(INPUT RECORDS begins)

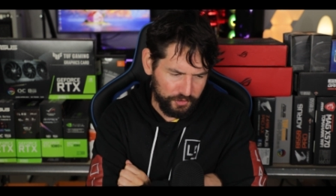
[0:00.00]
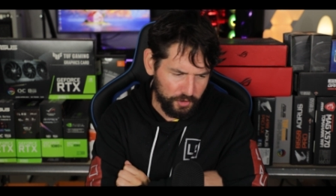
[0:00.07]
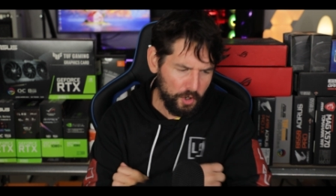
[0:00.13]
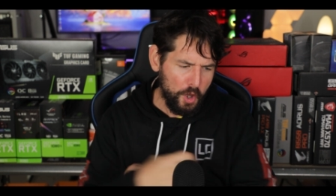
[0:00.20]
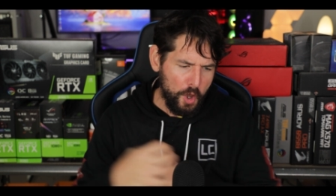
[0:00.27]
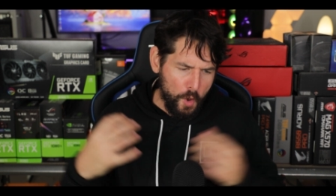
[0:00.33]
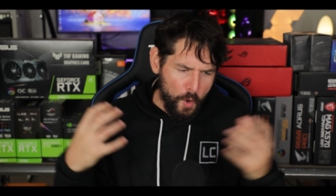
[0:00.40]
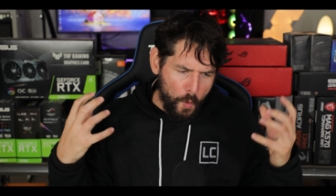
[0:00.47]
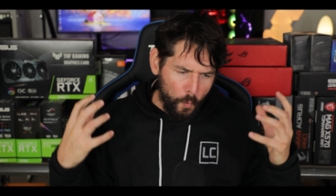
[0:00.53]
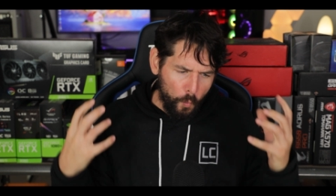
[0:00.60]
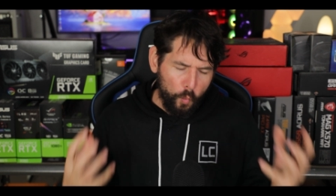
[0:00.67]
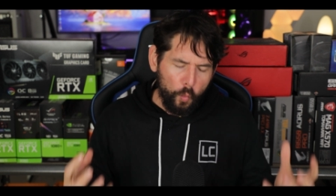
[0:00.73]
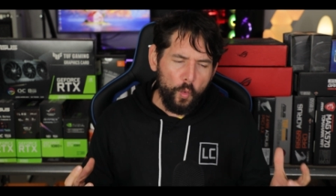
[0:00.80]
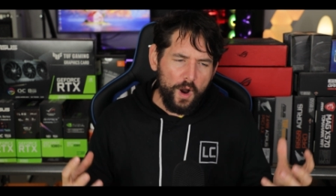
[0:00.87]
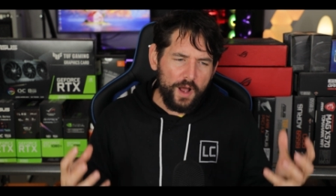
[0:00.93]
So
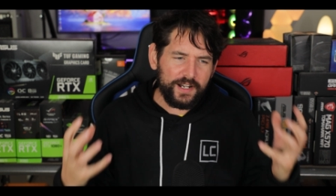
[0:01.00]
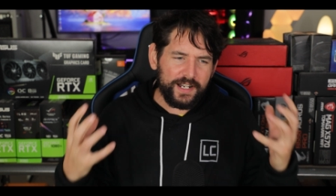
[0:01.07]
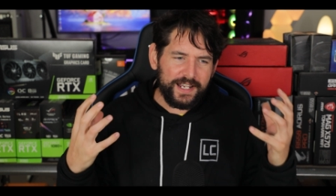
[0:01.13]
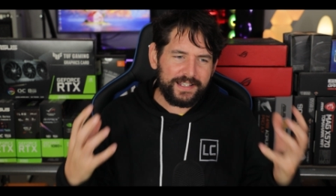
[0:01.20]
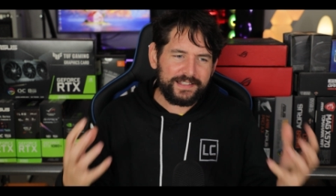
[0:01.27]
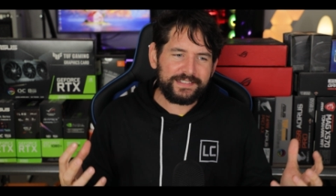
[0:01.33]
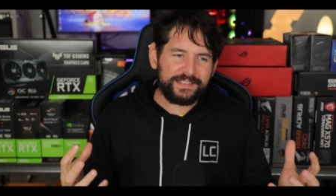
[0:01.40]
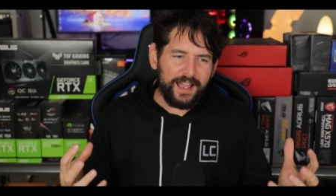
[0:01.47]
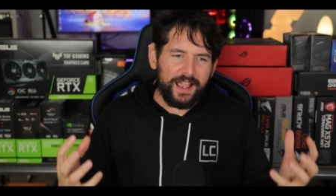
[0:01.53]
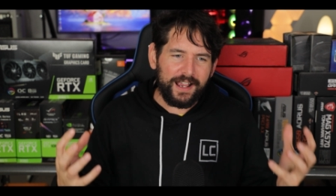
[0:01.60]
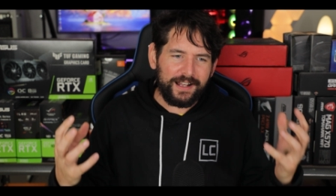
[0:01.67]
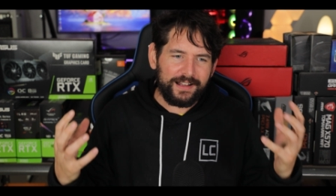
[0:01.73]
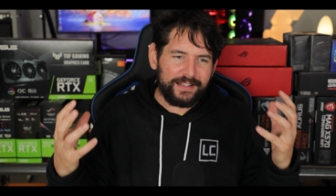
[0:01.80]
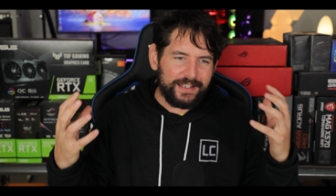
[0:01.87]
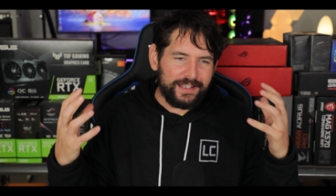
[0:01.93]
what
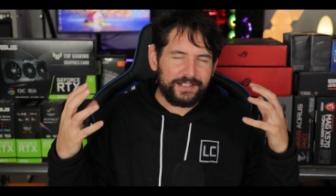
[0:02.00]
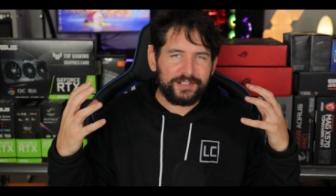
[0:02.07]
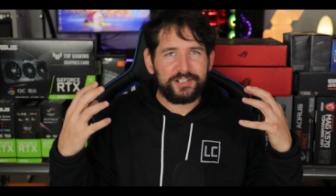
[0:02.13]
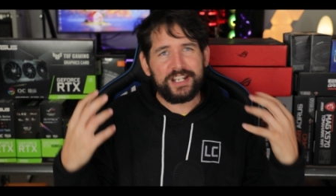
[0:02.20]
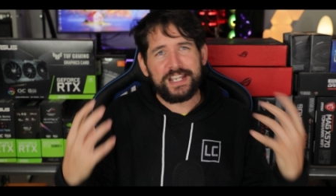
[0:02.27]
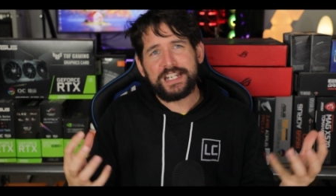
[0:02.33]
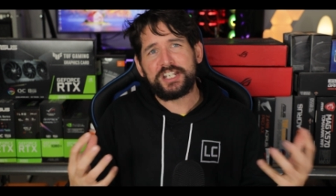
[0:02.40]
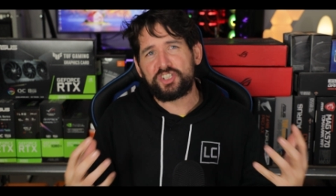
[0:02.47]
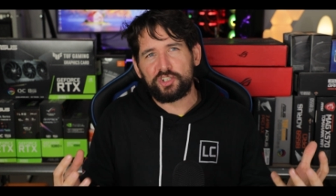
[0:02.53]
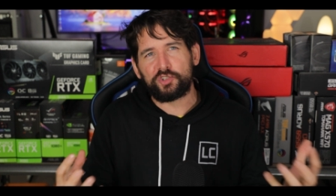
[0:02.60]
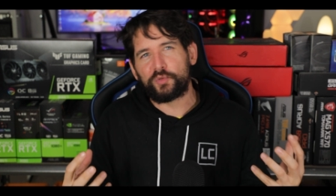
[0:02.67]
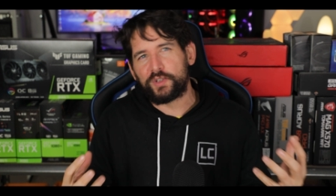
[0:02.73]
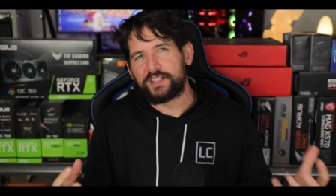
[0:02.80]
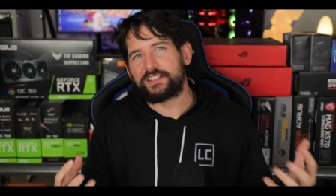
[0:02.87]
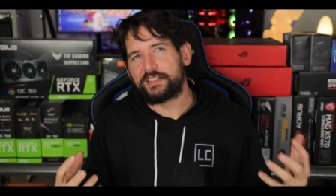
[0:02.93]
exactly can an
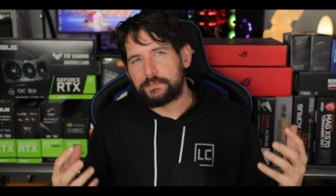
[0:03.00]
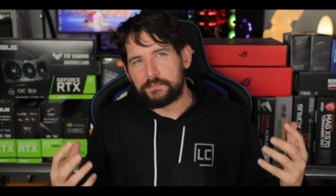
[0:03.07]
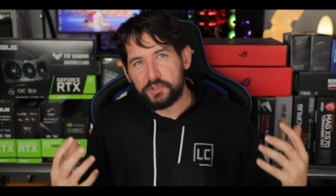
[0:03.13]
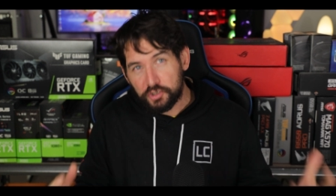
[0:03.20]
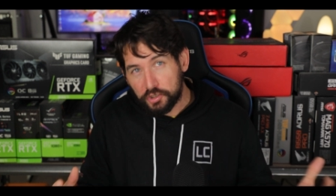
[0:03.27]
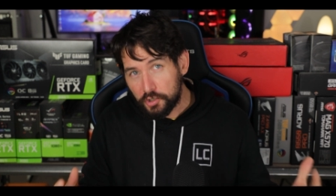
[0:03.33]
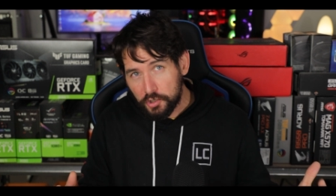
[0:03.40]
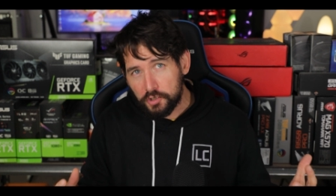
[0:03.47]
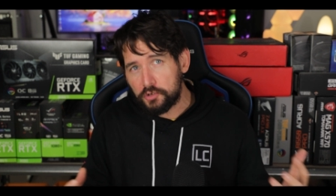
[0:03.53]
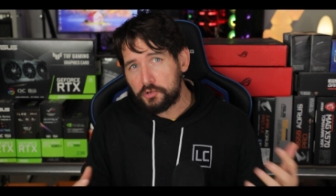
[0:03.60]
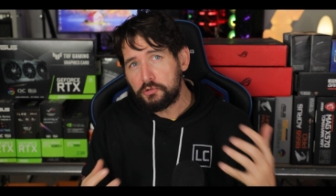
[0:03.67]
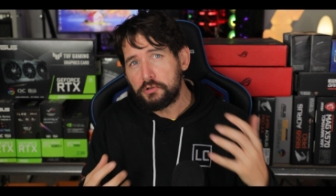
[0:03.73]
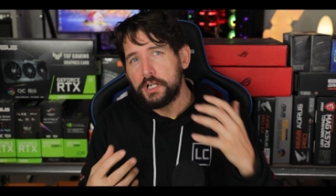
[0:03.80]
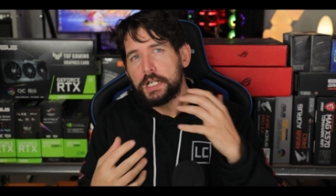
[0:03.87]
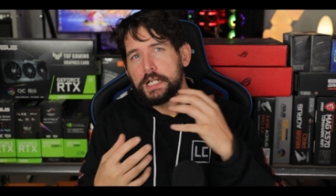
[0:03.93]
engineering team
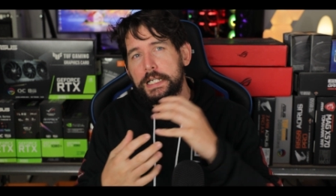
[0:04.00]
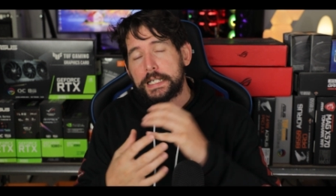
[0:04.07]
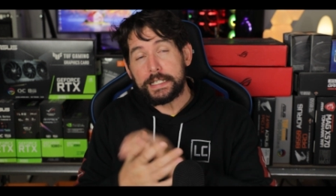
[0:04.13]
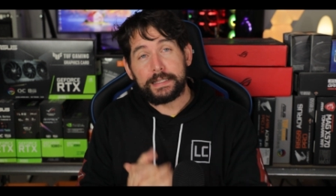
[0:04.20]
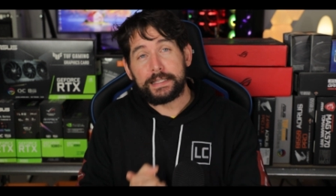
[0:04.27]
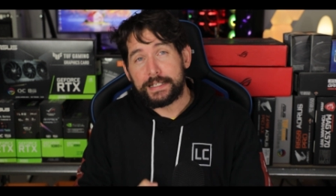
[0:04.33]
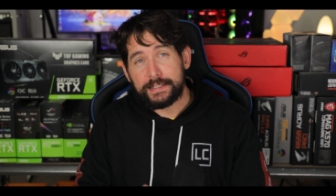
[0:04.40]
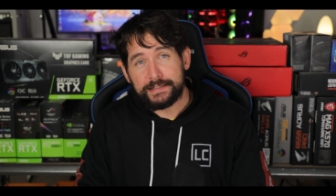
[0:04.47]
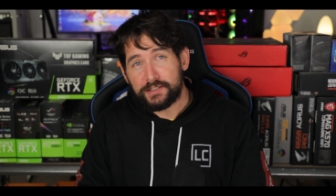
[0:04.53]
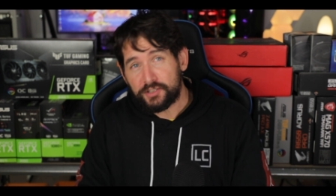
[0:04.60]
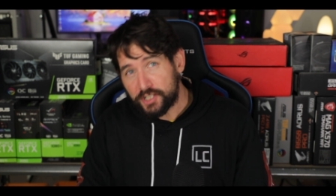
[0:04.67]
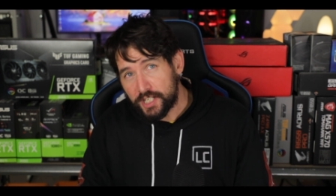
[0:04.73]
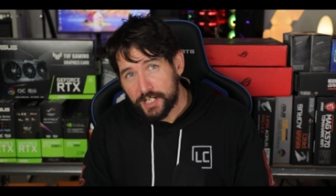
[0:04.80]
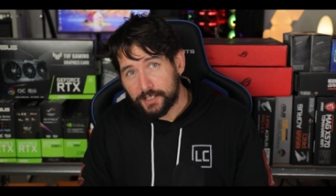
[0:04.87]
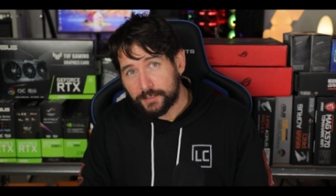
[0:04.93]
do in less than
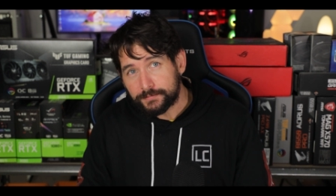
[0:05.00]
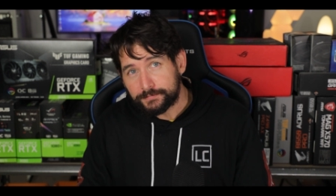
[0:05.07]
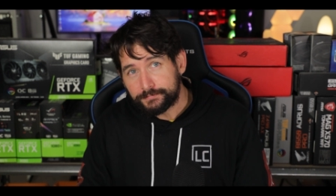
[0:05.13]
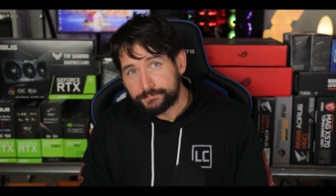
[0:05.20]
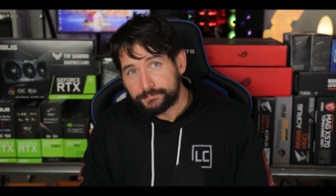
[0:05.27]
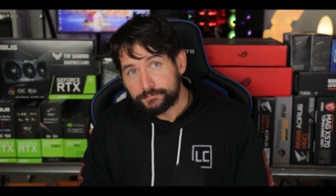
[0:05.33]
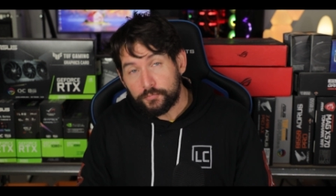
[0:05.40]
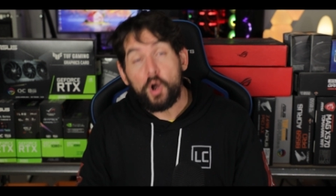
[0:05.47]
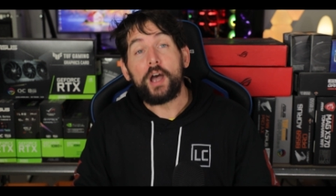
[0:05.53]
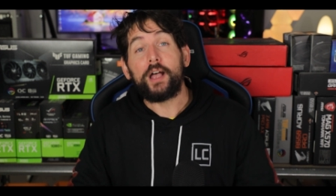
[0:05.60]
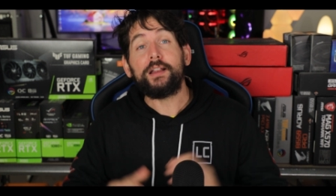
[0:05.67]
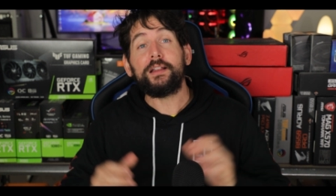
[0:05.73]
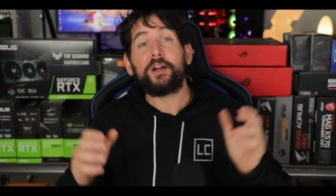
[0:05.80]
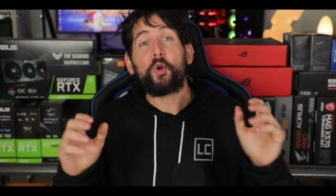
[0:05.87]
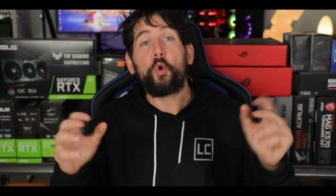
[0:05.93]
a year?
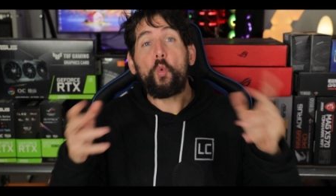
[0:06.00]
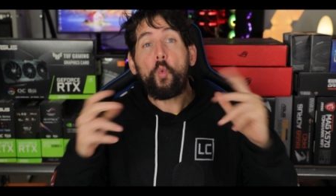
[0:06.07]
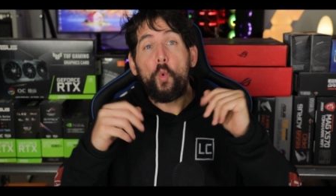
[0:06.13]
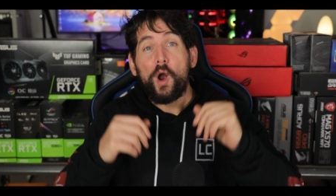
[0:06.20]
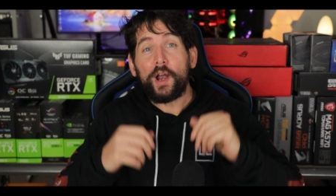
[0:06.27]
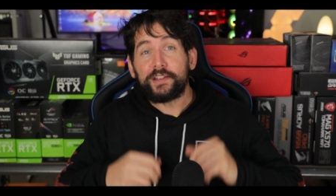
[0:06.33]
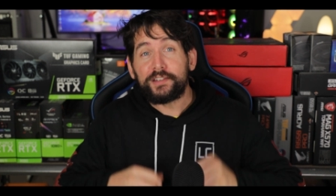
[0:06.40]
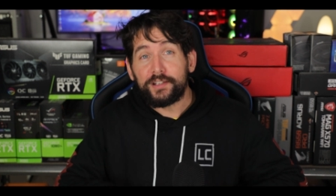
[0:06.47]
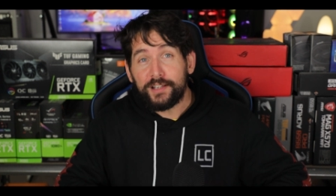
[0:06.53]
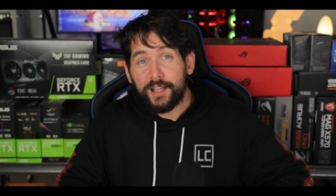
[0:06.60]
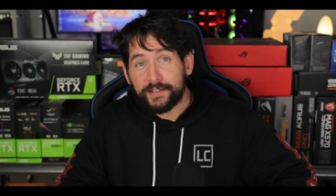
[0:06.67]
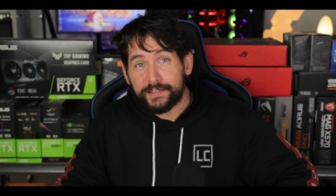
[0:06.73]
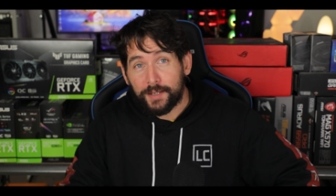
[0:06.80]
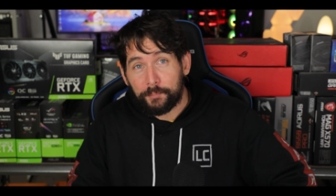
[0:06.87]
Well, quite a lot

(INPUT RECORDS ends)

> _WORK INSTRUCTION_
Could you please write out the entries exactly as they are, with every picture left out?

> _THE ANSWER_
[0:00.00]
[0:00.07]
[0:00.13]
[0:00.20]
[0:00.27]
[0:00.33]
[0:00.40]
[0:00.47]
[0:00.53]
[0:00.60]
[0:00.67]
[0:00.73]
[0:00.80]
[0:00.87]
[0:00.93]
So
[0:01.00]
[0:01.07]
[0:01.13]
[0:01.20]
[0:01.27]
[0:01.33]
[0:01.40]
[0:01.47]
[0:01.53]
[0:01.60]
[0:01.67]
[0:01.73]
[0:01.80]
[0:01.87]
[0:01.93]
what
[0:02.00]
[0:02.07]
[0:02.13]
[0:02.20]
[0:02.27]
[0:02.33]
[0:02.40]
[0:02.47]
[0:02.53]
[0:02.60]
[0:02.67]
[0:02.73]
[0:02.80]
[0:02.87]
[0:02.93]
exactly can an
[0:03.00]
[0:03.07]
[0:03.13]
[0:03.20]
[0:03.27]
[0:03.33]
[0:03.40]
[0:03.47]
[0:03.53]
[0:03.60]
[0:03.67]
[0:03.73]
[0:03.80]
[0:03.87]
[0:03.93]
engineering team
[0:04.00]
[0:04.07]
[0:04.13]
[0:04.20]
[0:04.27]
[0:04.33]
[0:04.40]
[0:04.47]
[0:04.53]
[0:04.60]
[0:04.67]
[0:04.73]
[0:04.80]
[0:04.87]
[0:04.93]
do in less than
[0:05.00]
[0:05.07]
[0:05.13]
[0:05.20]
[0:05.27]
[0:05.33]
[0:05.40]
[0:05.47]
[0:05.53]
[0:05.60]
[0:05.67]
[0:05.73]
[0:05.80]
[0:05.87]
[0:05.93]
a year?
[0:06.00]
[0:06.07]
[0:06.13]
[0:06.20]
[0:06.27]
[0:06.33]
[0:06.40]
[0:06.47]
[0:06.53]
[0:06.60]
[0:06.67]
[0:06.73]
[0:06.80]
[0:06.87]
Well, quite a lot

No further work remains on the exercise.